All of the listing below must be repeated word for word. Pictures are the only thing to omit.

§ **SOURCE MATERIAL**:
- - - -
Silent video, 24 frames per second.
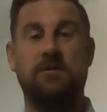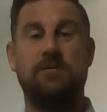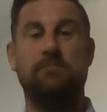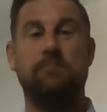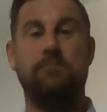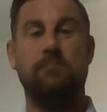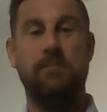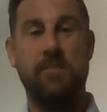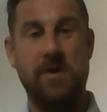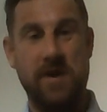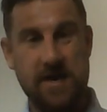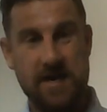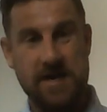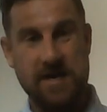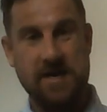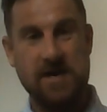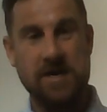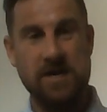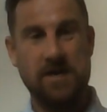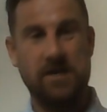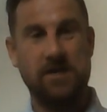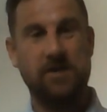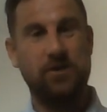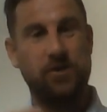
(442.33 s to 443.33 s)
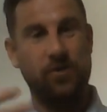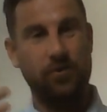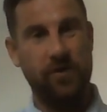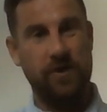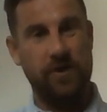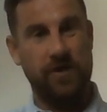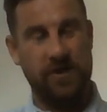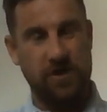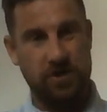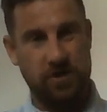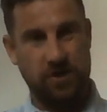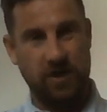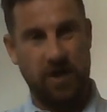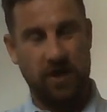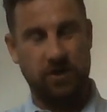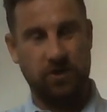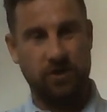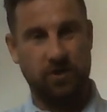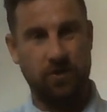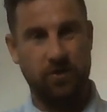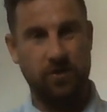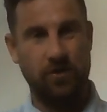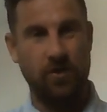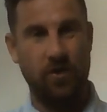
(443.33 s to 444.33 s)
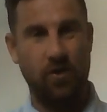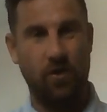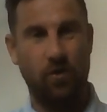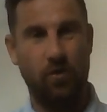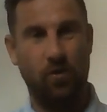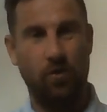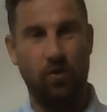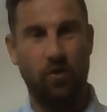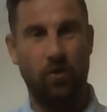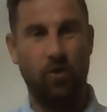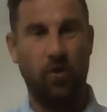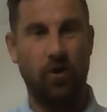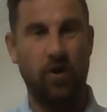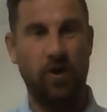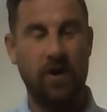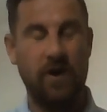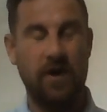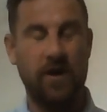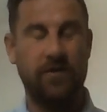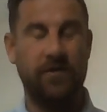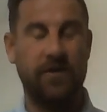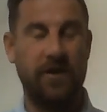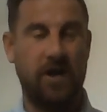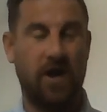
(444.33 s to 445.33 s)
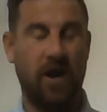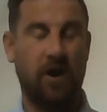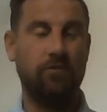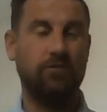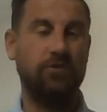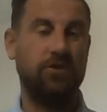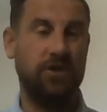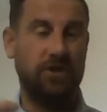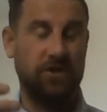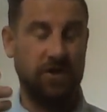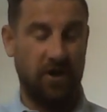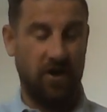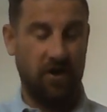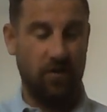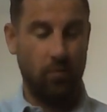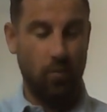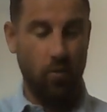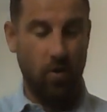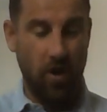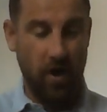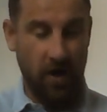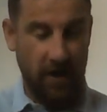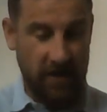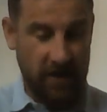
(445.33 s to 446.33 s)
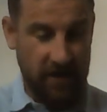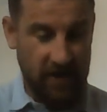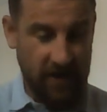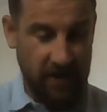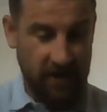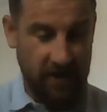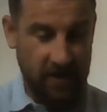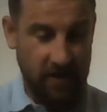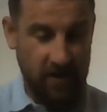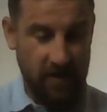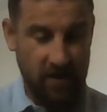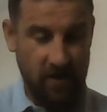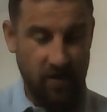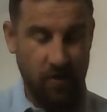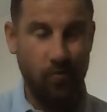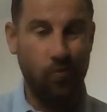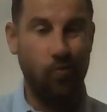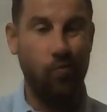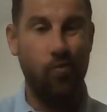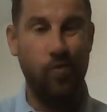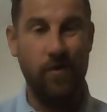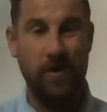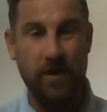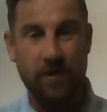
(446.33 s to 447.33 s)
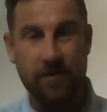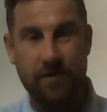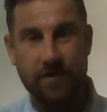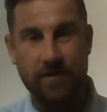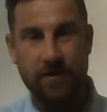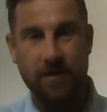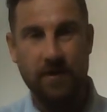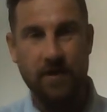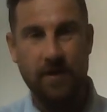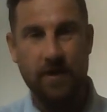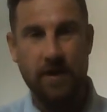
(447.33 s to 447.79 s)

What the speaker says: me doing the session, or the coaches that I'm working with,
- - - -
§ **WORKED SOLUTION**:
Silent video, 24 frames per second.
(442.33 s to 443.33 s)
(443.33 s to 444.33 s)
(444.33 s to 445.33 s)
(445.33 s to 446.33 s)
(446.33 s to 447.33 s)
(447.33 s to 447.79 s)

What the speaker says: me doing the session, or the coaches that I'm working with,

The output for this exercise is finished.